- Work request: Retype every line from the top of the entries down to the one with "[2.25-2.33s]", both included, and skip the pictures.

(Collected data)
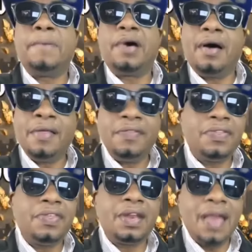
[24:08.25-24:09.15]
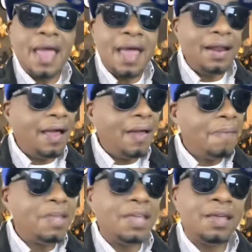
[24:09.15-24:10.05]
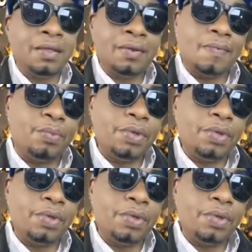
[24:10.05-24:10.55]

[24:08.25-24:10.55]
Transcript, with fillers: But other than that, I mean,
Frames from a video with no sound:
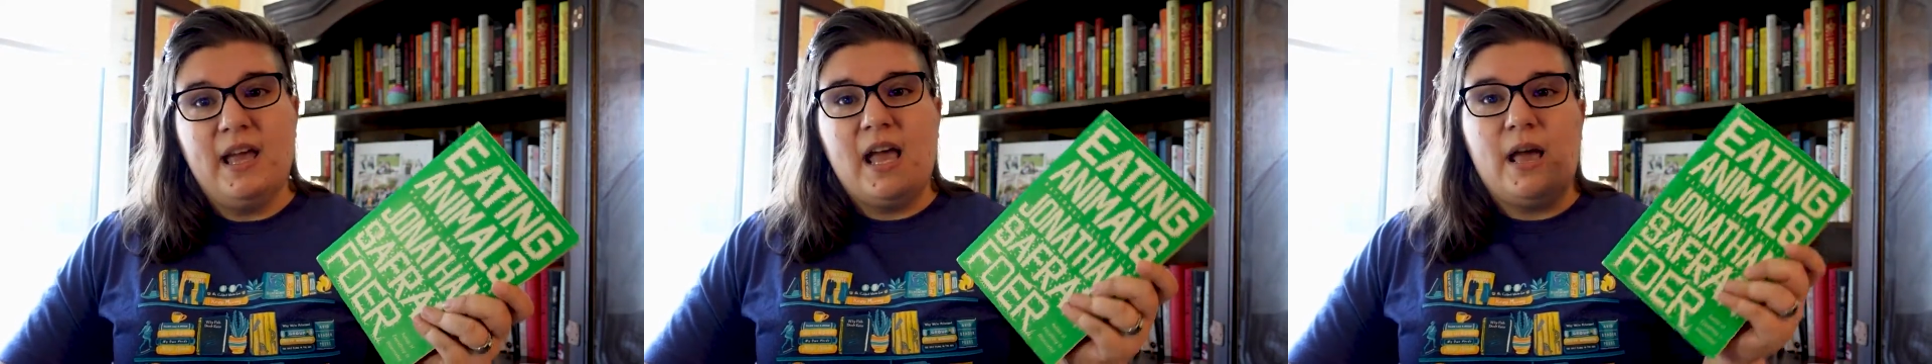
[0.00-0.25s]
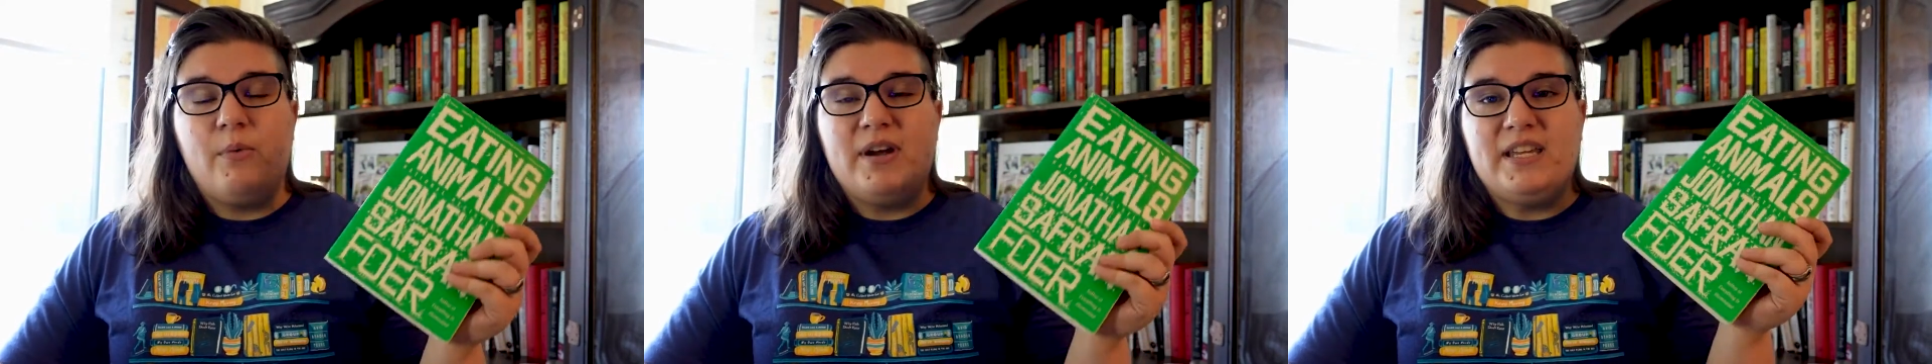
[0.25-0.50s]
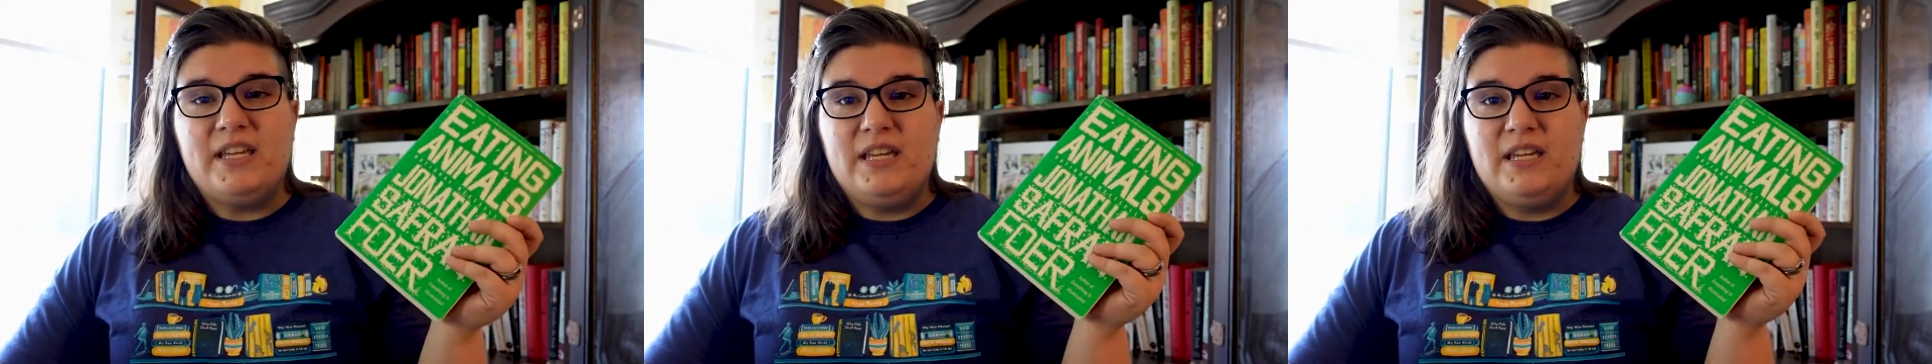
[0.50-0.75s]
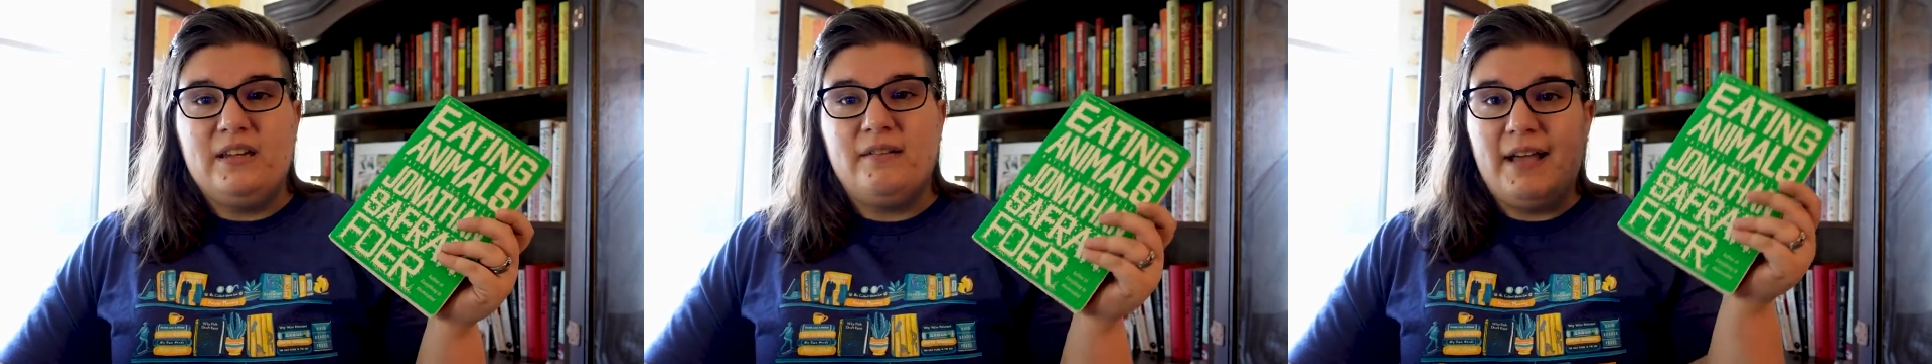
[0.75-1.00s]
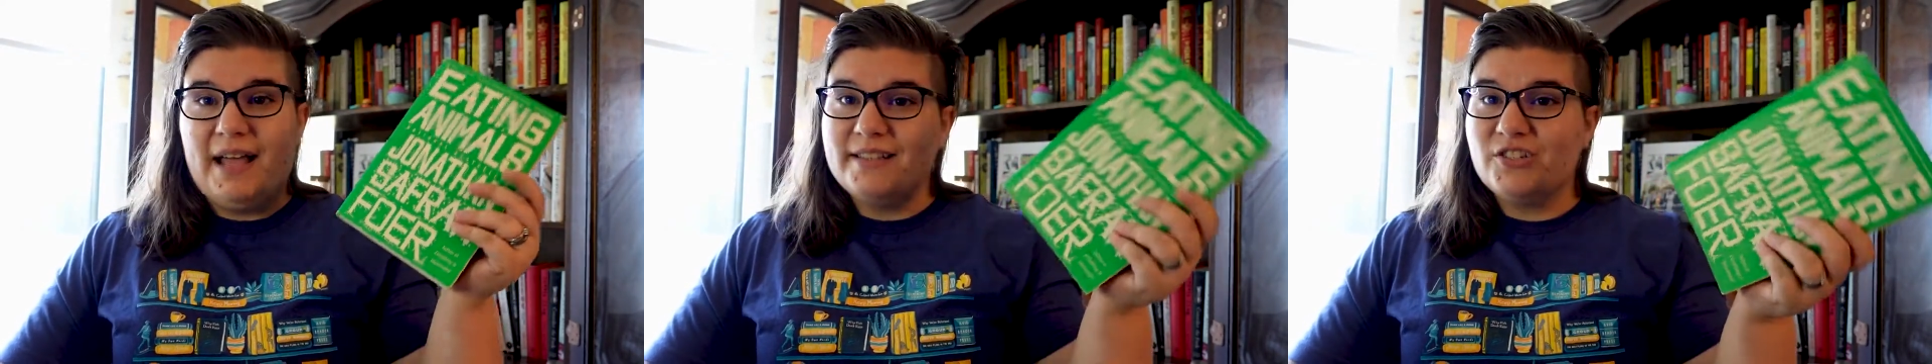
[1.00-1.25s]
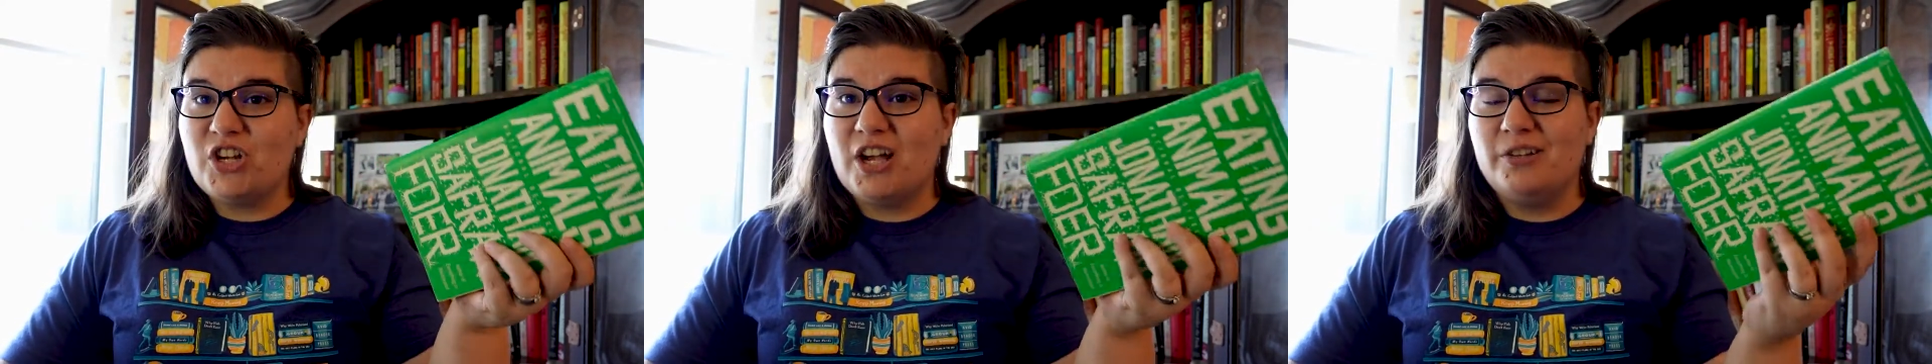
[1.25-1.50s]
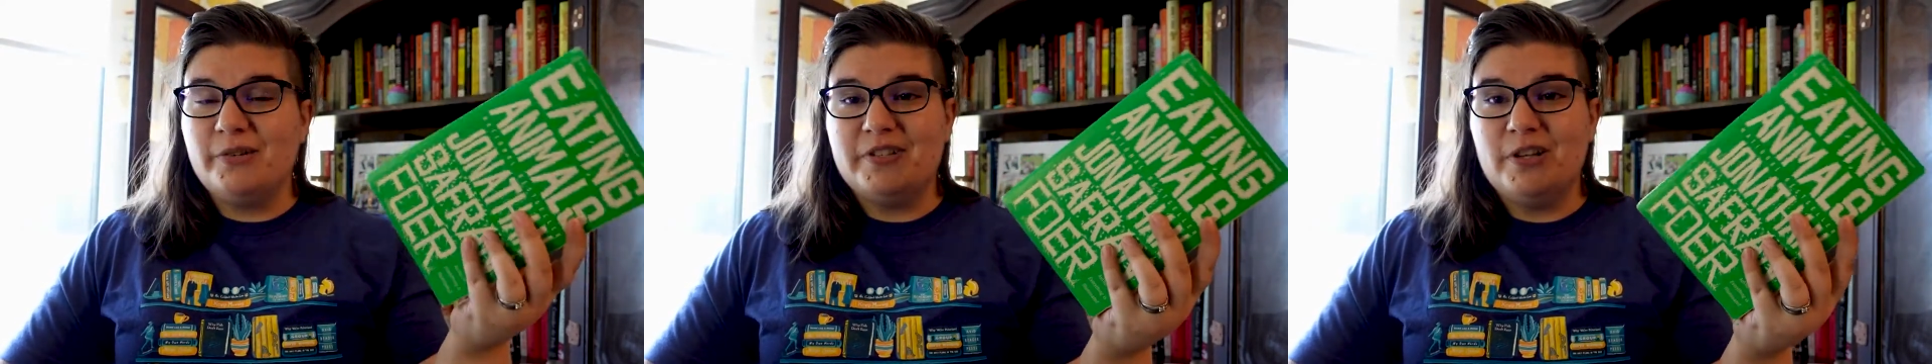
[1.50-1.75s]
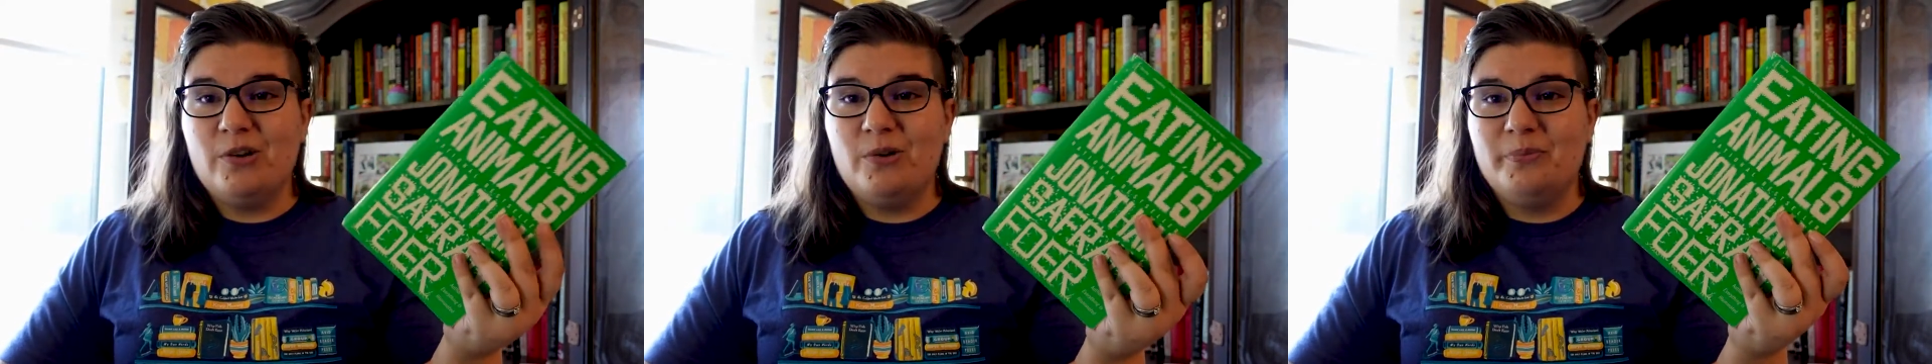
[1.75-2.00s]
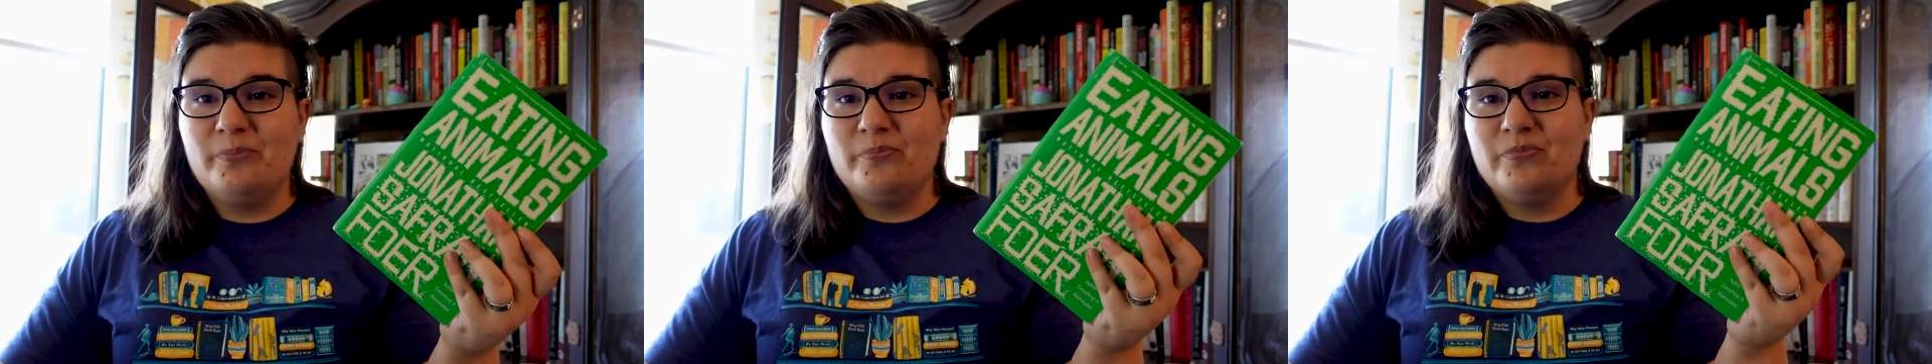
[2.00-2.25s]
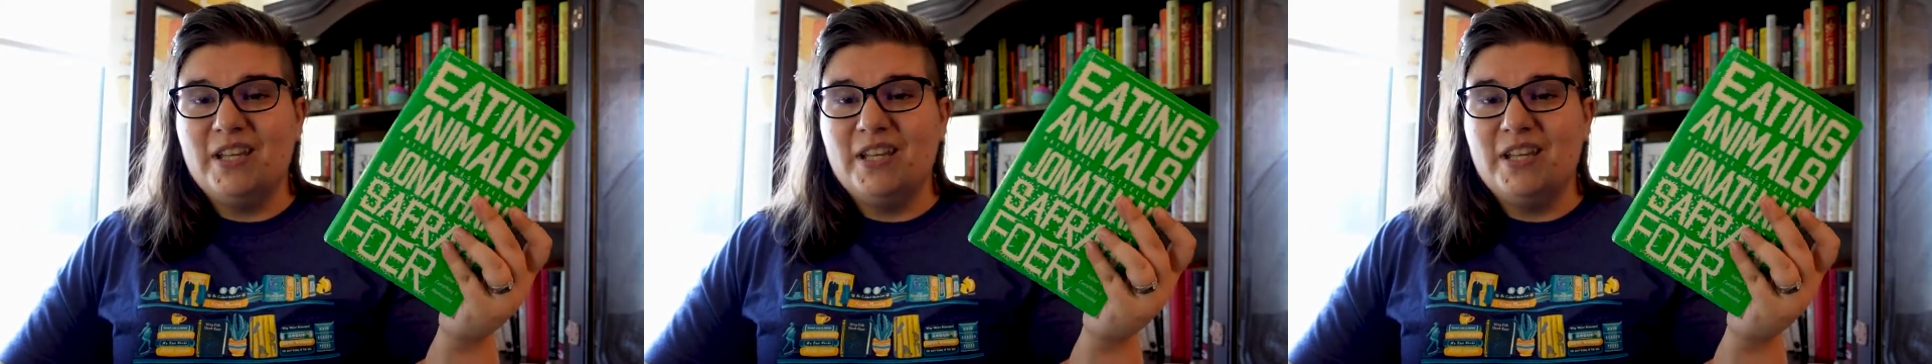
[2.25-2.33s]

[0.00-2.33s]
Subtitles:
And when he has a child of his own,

- Answer box:
[24:08.25-24:09.15]
[24:09.15-24:10.05]
[24:10.05-24:10.55]

[24:08.25-24:10.55]
Transcript, with fillers: But other than that, I mean,
Frames from a video with no sound:
[0.00-0.25s]
[0.25-0.50s]
[0.50-0.75s]
[0.75-1.00s]
[1.00-1.25s]
[1.25-1.50s]
[1.50-1.75s]
[1.75-2.00s]
[2.00-2.25s]
[2.25-2.33s]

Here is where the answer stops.